[Bioperl-l] Bio::PopGen modules performance
kt234 at cornell.edu
Sun Nov 6 22:34:55 EST 2005
First, thanks to Jason and Albert for the plug.
This thread brings up something I've been meaning to post to this
list for a while now. Recent versions of libsequence now contain
definitions for all the data types and functions necessary to do
coalescent simulations with recombination. The efficiency is quite
good, easily on par with "ms", with a few extra nuts and bolts thrown
in there that can lead to improved efficiency over ms. Also, the
resulting data structure (i.e. the ancestral recombination graph),
can be accessed directly, and/or mutations can be thrown down on
them, and objects are returned that are compatible with the summary-
statistic calculation factories already in the library.
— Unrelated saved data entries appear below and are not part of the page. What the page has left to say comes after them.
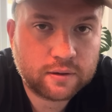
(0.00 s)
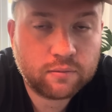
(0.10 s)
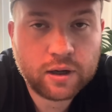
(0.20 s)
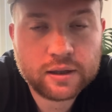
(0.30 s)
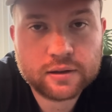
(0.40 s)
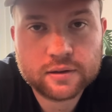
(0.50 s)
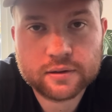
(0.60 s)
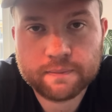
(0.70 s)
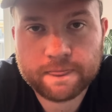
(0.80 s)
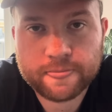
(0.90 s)
Well,
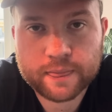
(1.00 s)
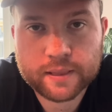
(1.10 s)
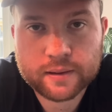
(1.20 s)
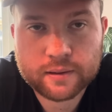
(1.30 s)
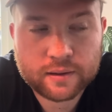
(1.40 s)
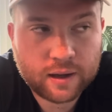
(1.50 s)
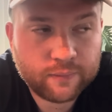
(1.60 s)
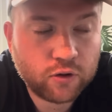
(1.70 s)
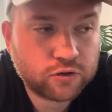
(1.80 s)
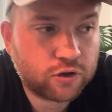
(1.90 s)
I'm
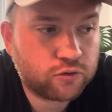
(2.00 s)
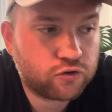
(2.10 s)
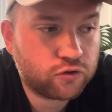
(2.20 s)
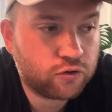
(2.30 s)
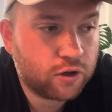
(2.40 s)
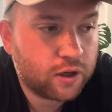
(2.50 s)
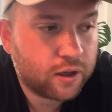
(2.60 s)
not so sure.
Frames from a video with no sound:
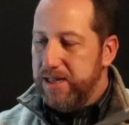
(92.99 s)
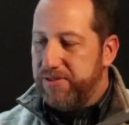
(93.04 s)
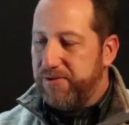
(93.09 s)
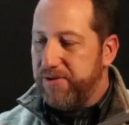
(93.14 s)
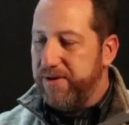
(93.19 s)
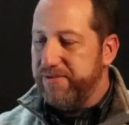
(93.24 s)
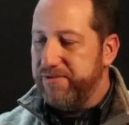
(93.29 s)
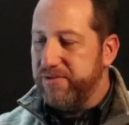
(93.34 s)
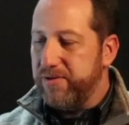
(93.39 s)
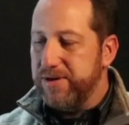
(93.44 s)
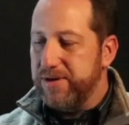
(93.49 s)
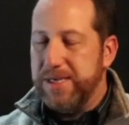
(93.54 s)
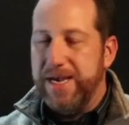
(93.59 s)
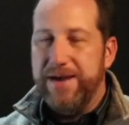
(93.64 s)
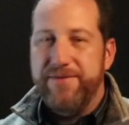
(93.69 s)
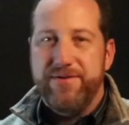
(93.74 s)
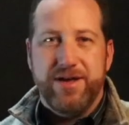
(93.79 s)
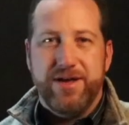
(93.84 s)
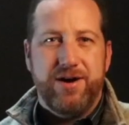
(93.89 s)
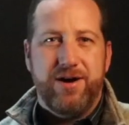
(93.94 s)
Thrift stores
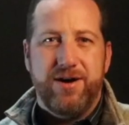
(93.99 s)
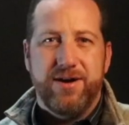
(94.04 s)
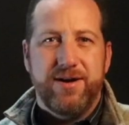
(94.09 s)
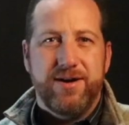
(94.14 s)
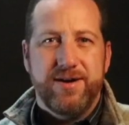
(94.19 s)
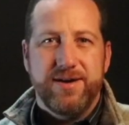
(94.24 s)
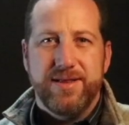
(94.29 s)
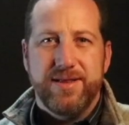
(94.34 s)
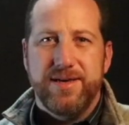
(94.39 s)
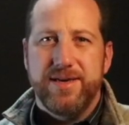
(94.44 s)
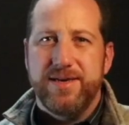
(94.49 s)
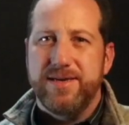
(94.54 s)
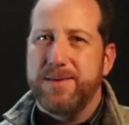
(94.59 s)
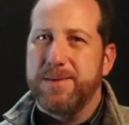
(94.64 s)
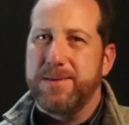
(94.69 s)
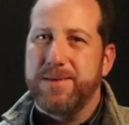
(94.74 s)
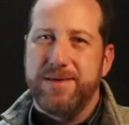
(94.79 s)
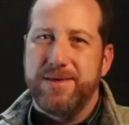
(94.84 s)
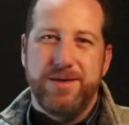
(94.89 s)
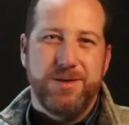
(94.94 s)
haven't caught on to
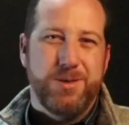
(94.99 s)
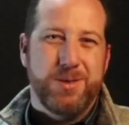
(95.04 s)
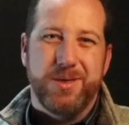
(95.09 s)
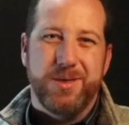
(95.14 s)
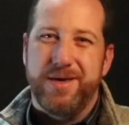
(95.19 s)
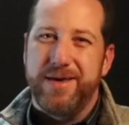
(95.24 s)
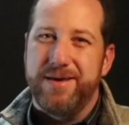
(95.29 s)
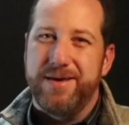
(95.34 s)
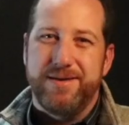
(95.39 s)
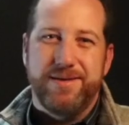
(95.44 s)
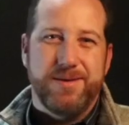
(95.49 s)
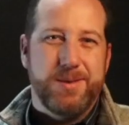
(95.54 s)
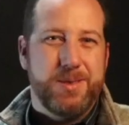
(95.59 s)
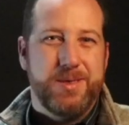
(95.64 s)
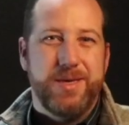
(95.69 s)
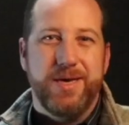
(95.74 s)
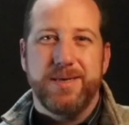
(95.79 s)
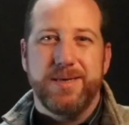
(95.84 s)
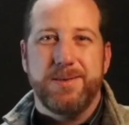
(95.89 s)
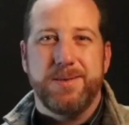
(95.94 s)
these, usually
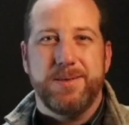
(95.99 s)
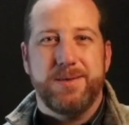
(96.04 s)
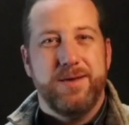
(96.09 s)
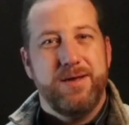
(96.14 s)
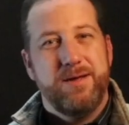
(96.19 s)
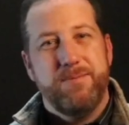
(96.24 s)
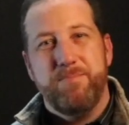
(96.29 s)
$6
Here's where bioperl may come in. I have attempted to create a
python wrapper for the library (using boost::python), with the
ultimate goal of mentioning or submitting it to biopython.
Unfortunately, there appears to be some limitations to boost::python
that will prevent a full python interface to libsequence from
appearing any time soon. However, the code is all there for someone
who's motivated to provide perl wrappers. It is my understanding
that a direct perl interface to a C++ API is not possible, or at
least not easy. If I'm wrong here, I'd be interested in hearing more
about it. However, some basic binaries could be provided which perl
could call. While this would be a pain in that it wouldn't be self-
contained perl, it would be quite fast, and potentially quite flexible.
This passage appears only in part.